▶ EXERCISE DATA:
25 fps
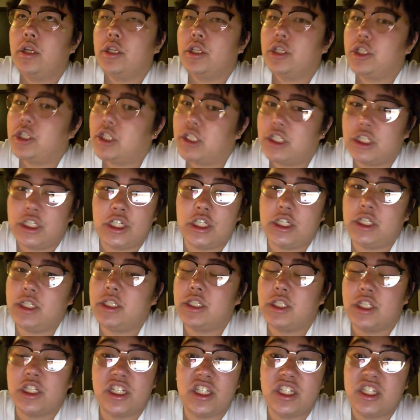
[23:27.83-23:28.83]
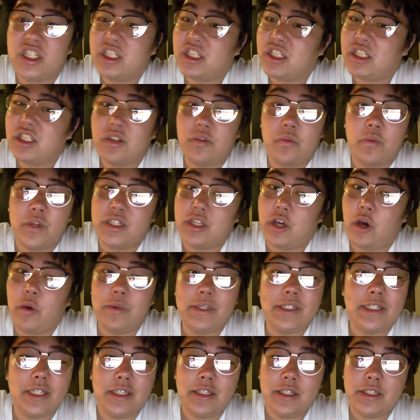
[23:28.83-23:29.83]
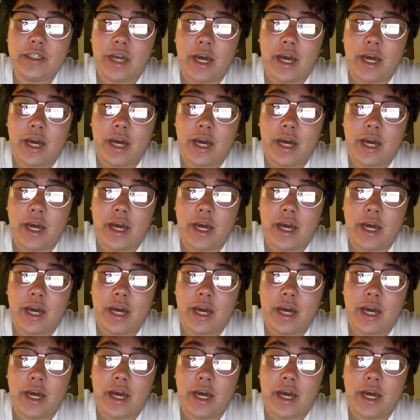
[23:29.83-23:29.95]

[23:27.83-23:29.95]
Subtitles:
she's just was always in the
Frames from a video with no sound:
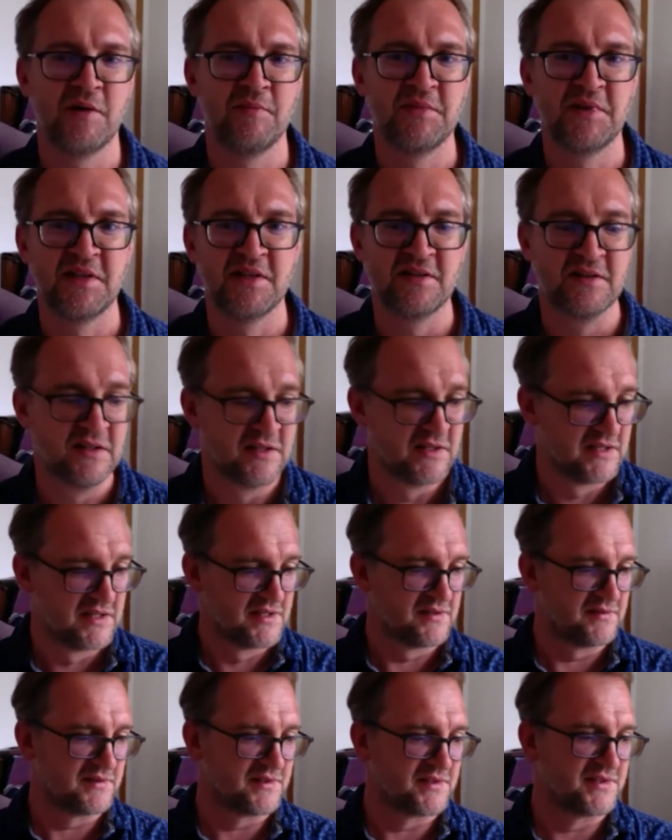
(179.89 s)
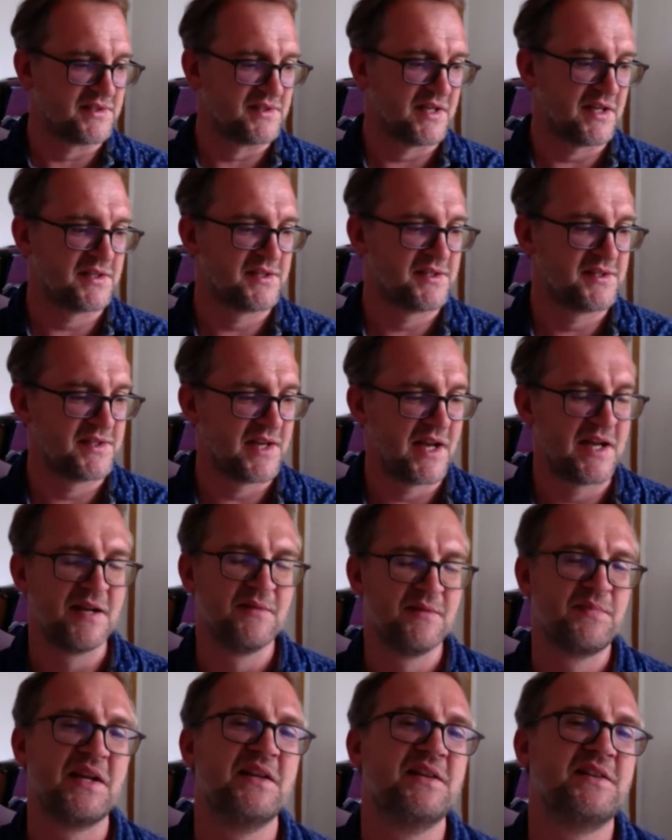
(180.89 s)
I mean,
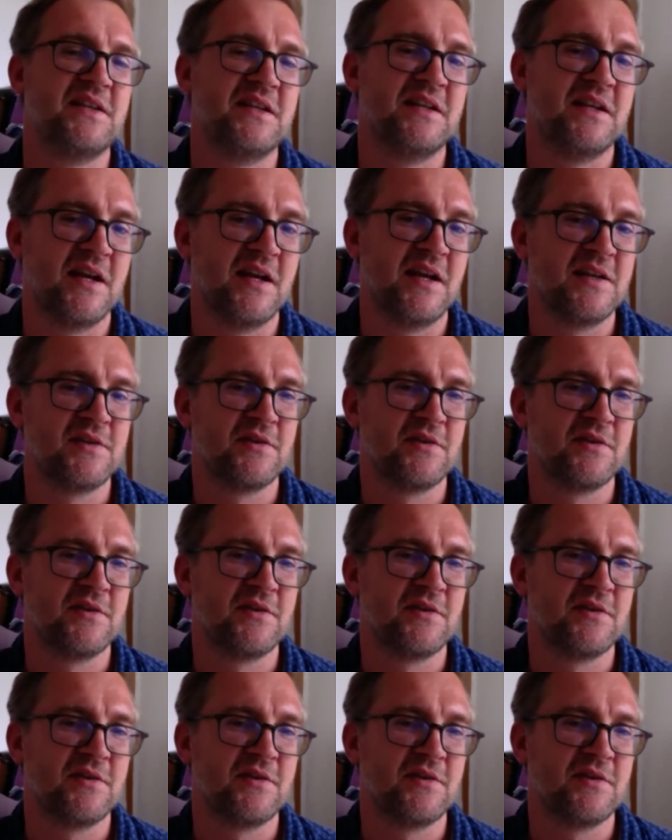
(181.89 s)
sustainability has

▶ EXERCISE DETAILS: In transcribing the material above, reproduce each line exactly and include none of the pictures.

▶ FINAL ANSWER:
25 fps
[23:27.83-23:28.83]
[23:28.83-23:29.83]
[23:29.83-23:29.95]

[23:27.83-23:29.95]
Subtitles:
she's just was always in the
Frames from a video with no sound:
(179.89 s)
(180.89 s)
I mean,
(181.89 s)
sustainability has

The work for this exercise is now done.